New Tax Law in-effect for 2018

January 4, 2018

On Dec. 22, President Donald J. Trump signed into law the Tax Cuts and Jobs Act (H.R. 1), following passage earlier that week by the Senate and House—both along party lines. The bill is now in-effect for tax years 2018 and thereafter. Absent from the signing ceremony were the various Members of Congress who ushered the bill through their respective chambers, driven by the president’s promise to sign the bill into law before the Christmas break.

President Trump also on Dec. 22 signed a stopgap spending measure to fund the government through Jan. 19. The continuing resolution (CR) made no major changes to spending levels and punted on many key issues, setting the stage for some major battles when lawmakers return to the Capitol in January, specifically on immigration and disaster aid.

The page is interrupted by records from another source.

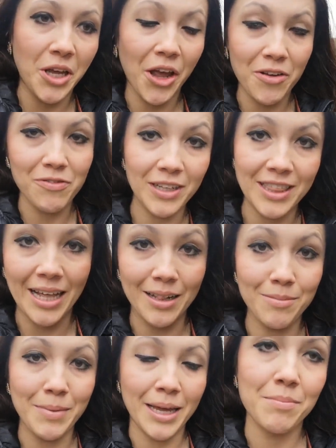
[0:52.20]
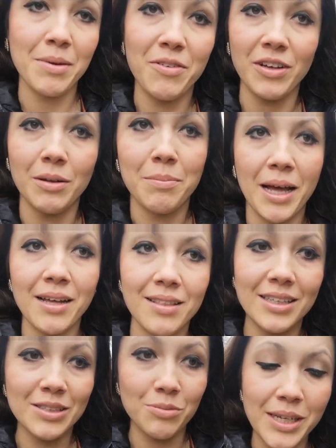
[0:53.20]
so hopefully that will make me feel better
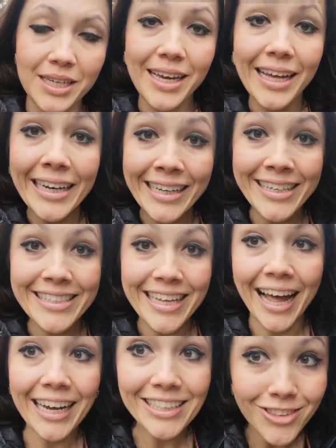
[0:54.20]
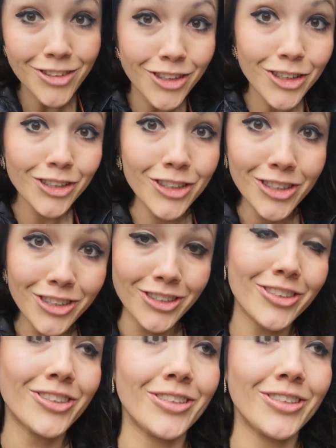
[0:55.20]
this week and less anxious.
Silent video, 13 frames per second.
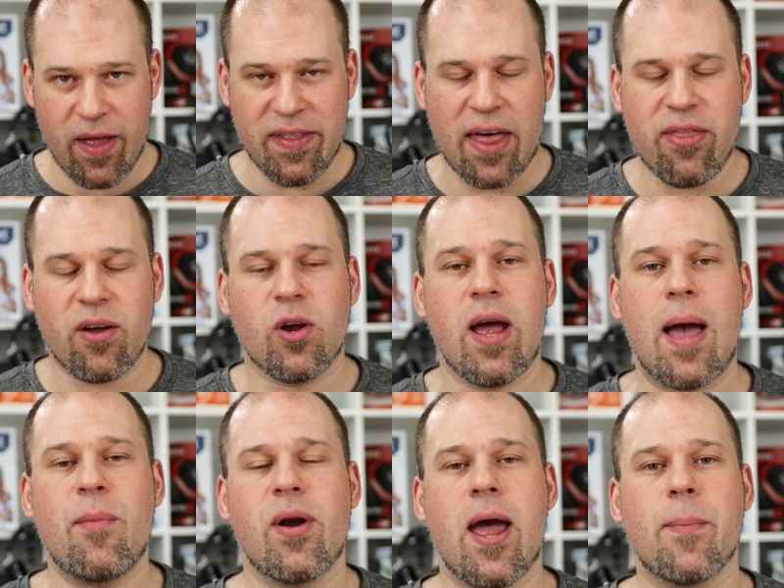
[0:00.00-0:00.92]
another
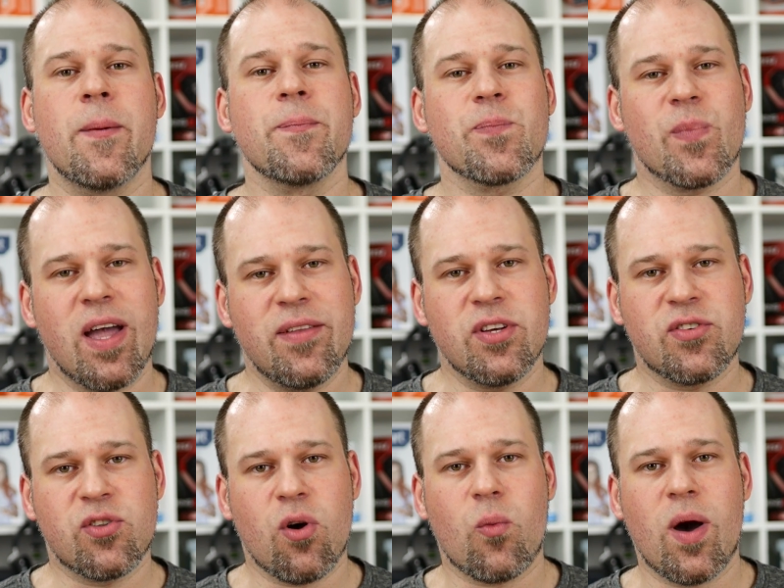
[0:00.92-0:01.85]
camera app, and the
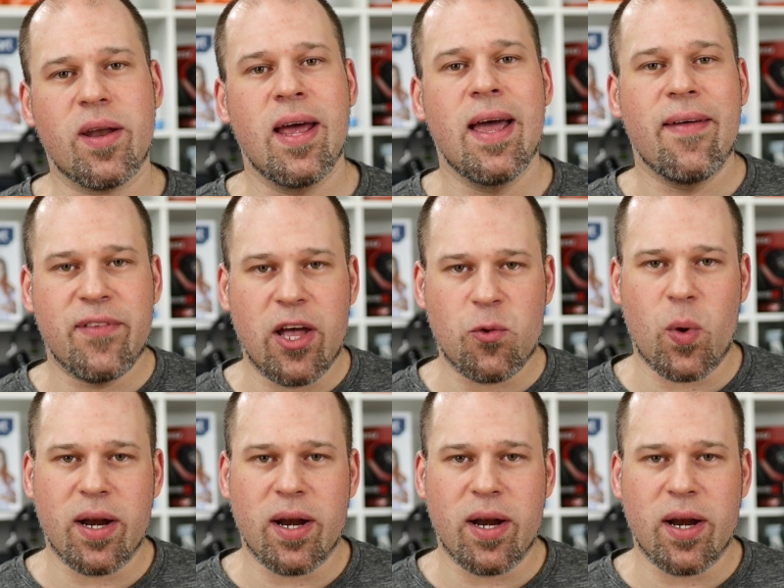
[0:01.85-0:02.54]
stock one, that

The Tax Cuts and Jobs Act signed into law is the most significant overhaul of the U.S. tax code in more than 30 years. The new law will give tax cuts to corporations and small businesses, lower rates for most American households through 2025, and will modernize U.S. international tax rules.

Among the key provisions in H.R. 1:

  • Corporate federal tax rate permanently lowered from 35 percent to 21 percent;
  • A new 20 percent deduction for certain pass-through business income through 2025;
  • Temporary tax rate cuts on nearly all individuals through 2025, namely the top rate is lowered from 39.6 percent to 37 percent;
  • Standard deduction for individuals nearly doubles from $6,500 for individuals to $12,000;
  • State and local tax deduction temporarily capped—was previously unlimited—at $10,000 through 2025;
  • Corporate alternative minimum tax (AMT) is repealed and the individual AMT is modified with higher exemption amounts and phase-out thresholds;
  • New rates for a repatriation ‘toll tax’ (15.5 percent for cash and cash equivalents and eight percent for illiquid assets);
  • Temporarily doubles and indexes for inflation the estate tax exemption up to $10 million until 2025; and
  • Individual mandate portion of the Affordable Care Act is eliminated in 2019.

NSBA supported H.R. 1 and applauds lawmakers and the president for enacting legislation that addresses some key priorities for America’s small-business owners.

While the final bill offers considerable tax relief to most small businesses, it falls short in two key areas: simplification and debt reduction. Complexity in the tax code has outpaced the actual financial burden of federal taxes in terms of small-business burden, and NSBA’s members routinely select “reduce the national deficit” among their top five priorities for Congress.

NSBA called on lawmakers to support the legislation, and also to commit to pursuing additional tax reform measures that will ensure small-business parity, tax simplification and long-term economic stability.